[Saved entries]
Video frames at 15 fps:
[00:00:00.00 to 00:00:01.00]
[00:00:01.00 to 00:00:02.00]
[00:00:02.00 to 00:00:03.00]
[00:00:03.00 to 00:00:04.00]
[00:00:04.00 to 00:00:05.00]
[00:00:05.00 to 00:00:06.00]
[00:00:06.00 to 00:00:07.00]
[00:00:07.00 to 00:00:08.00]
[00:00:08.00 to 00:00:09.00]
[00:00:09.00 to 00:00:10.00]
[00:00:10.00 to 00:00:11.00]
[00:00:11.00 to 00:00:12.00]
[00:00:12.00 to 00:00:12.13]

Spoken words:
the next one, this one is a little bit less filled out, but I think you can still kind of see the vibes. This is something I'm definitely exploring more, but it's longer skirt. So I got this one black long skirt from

--

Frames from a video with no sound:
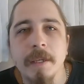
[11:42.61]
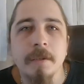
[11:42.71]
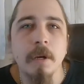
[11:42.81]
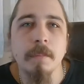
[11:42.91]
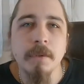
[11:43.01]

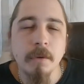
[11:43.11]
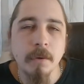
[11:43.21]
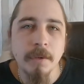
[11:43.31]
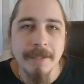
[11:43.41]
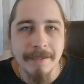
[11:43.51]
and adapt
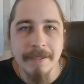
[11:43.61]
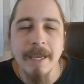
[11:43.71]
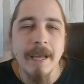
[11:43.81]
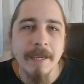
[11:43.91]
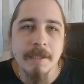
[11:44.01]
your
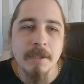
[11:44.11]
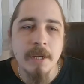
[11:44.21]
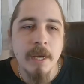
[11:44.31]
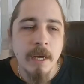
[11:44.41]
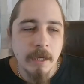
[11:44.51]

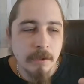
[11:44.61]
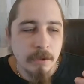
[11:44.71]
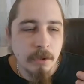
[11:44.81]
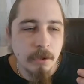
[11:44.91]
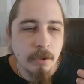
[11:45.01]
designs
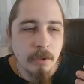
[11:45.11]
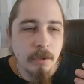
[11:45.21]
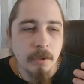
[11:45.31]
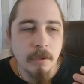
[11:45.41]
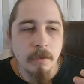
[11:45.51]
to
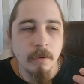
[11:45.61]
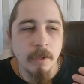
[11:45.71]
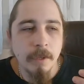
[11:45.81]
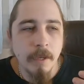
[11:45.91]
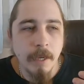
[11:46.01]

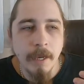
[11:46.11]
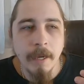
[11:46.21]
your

## Assignment
Give back the records above exactly, limited to the lines between the one holding "Video frames at" and the one holding "[00:00:12.00 to 00:00:12.13]", inclusive.

## Finished exercise
Video frames at 15 fps:
[00:00:00.00 to 00:00:01.00]
[00:00:01.00 to 00:00:02.00]
[00:00:02.00 to 00:00:03.00]
[00:00:03.00 to 00:00:04.00]
[00:00:04.00 to 00:00:05.00]
[00:00:05.00 to 00:00:06.00]
[00:00:06.00 to 00:00:07.00]
[00:00:07.00 to 00:00:08.00]
[00:00:08.00 to 00:00:09.00]
[00:00:09.00 to 00:00:10.00]
[00:00:10.00 to 00:00:11.00]
[00:00:11.00 to 00:00:12.00]
[00:00:12.00 to 00:00:12.13]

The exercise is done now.